To determine the frequency of breast cancer (BC) patients with hereditary risk features in a wide retrospective cohort of patients in Spain.
a retrospective analysis was conducted from 10,638 BC patients diagnosed between 1998 and 2001 in the GEICAM registry "El Álamo III", dividing them into four groups according to modified ESMO and SEOM hereditary cancer risk criteria: Sporadic breast cancer group (R0); Individual risk group (IR); Familial risk group (FR); Individual and familial risk group (IFR) with both individual and familial risk criteria.
7,641 patients were evaluable. Of them, 2,252 patients (29.5%) had at least one hereditary risk criteria, being subclassified in: FR 1.105 (14.5%), IR 970 (12.7%), IFR 177 (2.3%). There was a higher frequency of newly diagnosed metastatic patients in the IR group (5.1% vs 3.2%, p = 0.02). In contrast, in RO were lower proportion of big tumors (> T2) (43.8% vs 47.4%, p = 0.023), nodal involvement (43.4% vs 48.1%, p = 0.004) and lower histological grades (20.9% G3 for the R0 vs 29.8%) when compared to patients with any risk criteria.

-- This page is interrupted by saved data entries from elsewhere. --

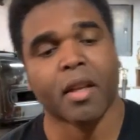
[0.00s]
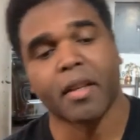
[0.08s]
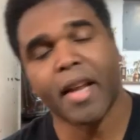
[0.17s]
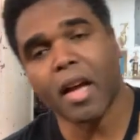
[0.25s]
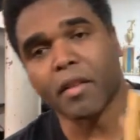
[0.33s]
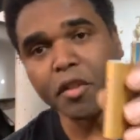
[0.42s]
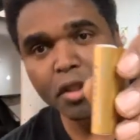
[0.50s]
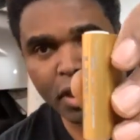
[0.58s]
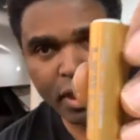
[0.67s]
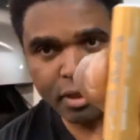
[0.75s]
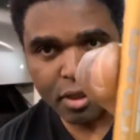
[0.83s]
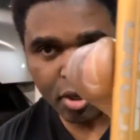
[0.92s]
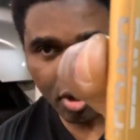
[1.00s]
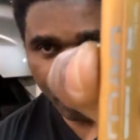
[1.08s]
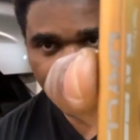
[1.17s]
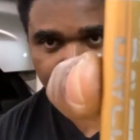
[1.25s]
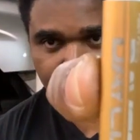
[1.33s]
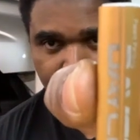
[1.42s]
Now if you look at the
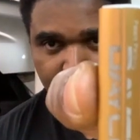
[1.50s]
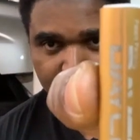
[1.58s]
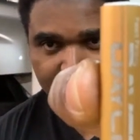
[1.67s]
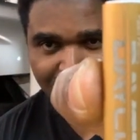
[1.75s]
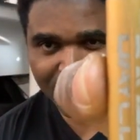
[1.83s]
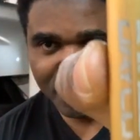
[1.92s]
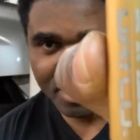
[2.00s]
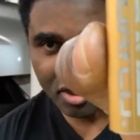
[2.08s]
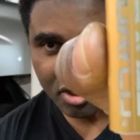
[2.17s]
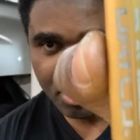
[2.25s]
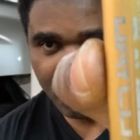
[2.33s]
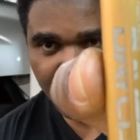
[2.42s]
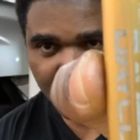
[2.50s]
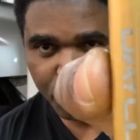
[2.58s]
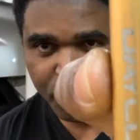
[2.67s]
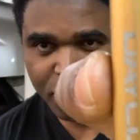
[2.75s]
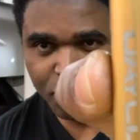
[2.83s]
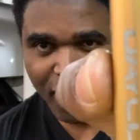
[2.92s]
target, you see how there's a
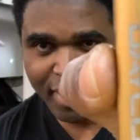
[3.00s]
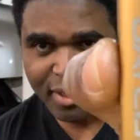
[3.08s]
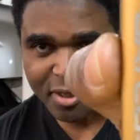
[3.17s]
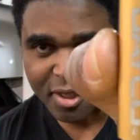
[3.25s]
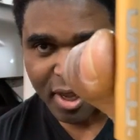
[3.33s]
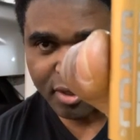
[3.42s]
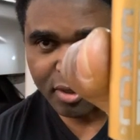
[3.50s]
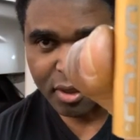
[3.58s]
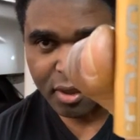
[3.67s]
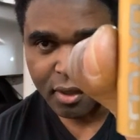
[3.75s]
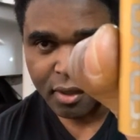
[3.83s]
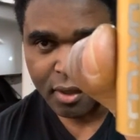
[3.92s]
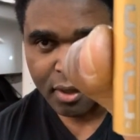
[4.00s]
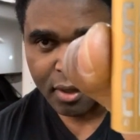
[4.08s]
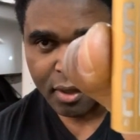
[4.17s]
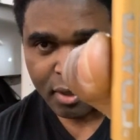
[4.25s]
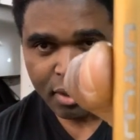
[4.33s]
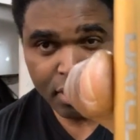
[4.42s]
crease right in the center?
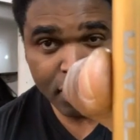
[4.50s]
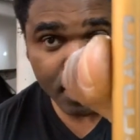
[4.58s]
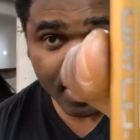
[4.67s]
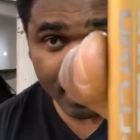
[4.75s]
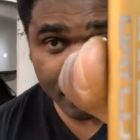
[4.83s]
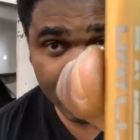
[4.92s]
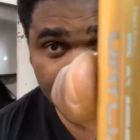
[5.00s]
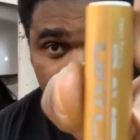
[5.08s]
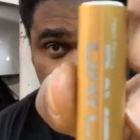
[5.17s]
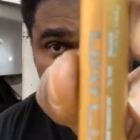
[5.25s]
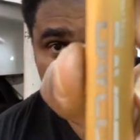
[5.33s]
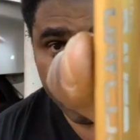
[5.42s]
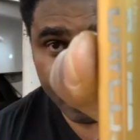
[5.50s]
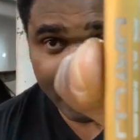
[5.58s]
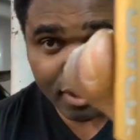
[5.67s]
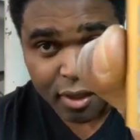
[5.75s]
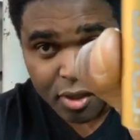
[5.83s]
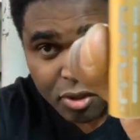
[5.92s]
You see that? It's like
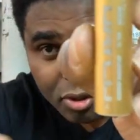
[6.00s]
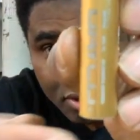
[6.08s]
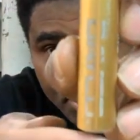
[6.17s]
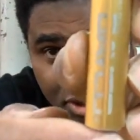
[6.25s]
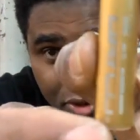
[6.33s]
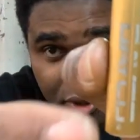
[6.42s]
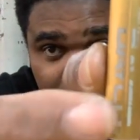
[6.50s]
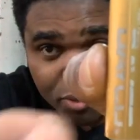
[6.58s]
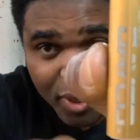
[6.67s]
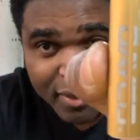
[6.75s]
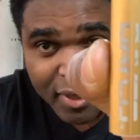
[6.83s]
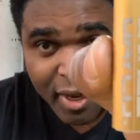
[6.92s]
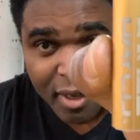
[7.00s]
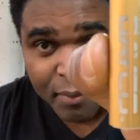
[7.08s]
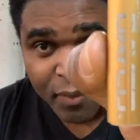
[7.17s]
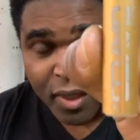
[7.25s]
a little crease right there.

Almost three out of ten BC patients have at least one hereditary risk cancer feature that would warrant further genetic counseling. Patients with hereditary cancer risk seems to be diagnosed with worse prognosis factors.
在西班牙一个广泛的回顾性队列患者中,确定具有遗传风险特征的乳腺癌(BC)患者的比例。
对1998年至2001年在GEICAM登记处“埃尔阿拉莫三世”诊断的10638例BC患者进行回顾性分析,根据改良的欧洲肿瘤内科学会(ESMO)和西班牙肿瘤内科学会(SEOM)遗传性癌症风险标准将他们分为四组:散发性乳腺癌组(R0);个体风险组(IR);家族性风险组(FR);同时符合个体和家族性风险标准的个体与家族性风险组(IFR)。
7641例患者可评估。其中,2252例患者(29.5%)至少有一项遗传风险标准,进一步分类为:FR组1105例(14.5%),IR组970例(12.7%),IFR组177例(2.3%)。IR组新诊断的转移性患者比例更高(5.1%对3.2%,p = 0.02)。相比之下,与有任何风险标准的患者相比,R0组大肿瘤(>T2)比例更低(43.8%对47.4%,p = 0.023),淋巴结受累比例更低(43.4%对48.1%,p = 0.004),组织学分级更低(R0组G3为20.9%对29.8%)。
近十分之三的BC患者至少有一项遗传性癌症风险特征,这需要进一步的遗传咨询。有遗传性癌症风险的患者似乎被诊断出具有更差的预后因素。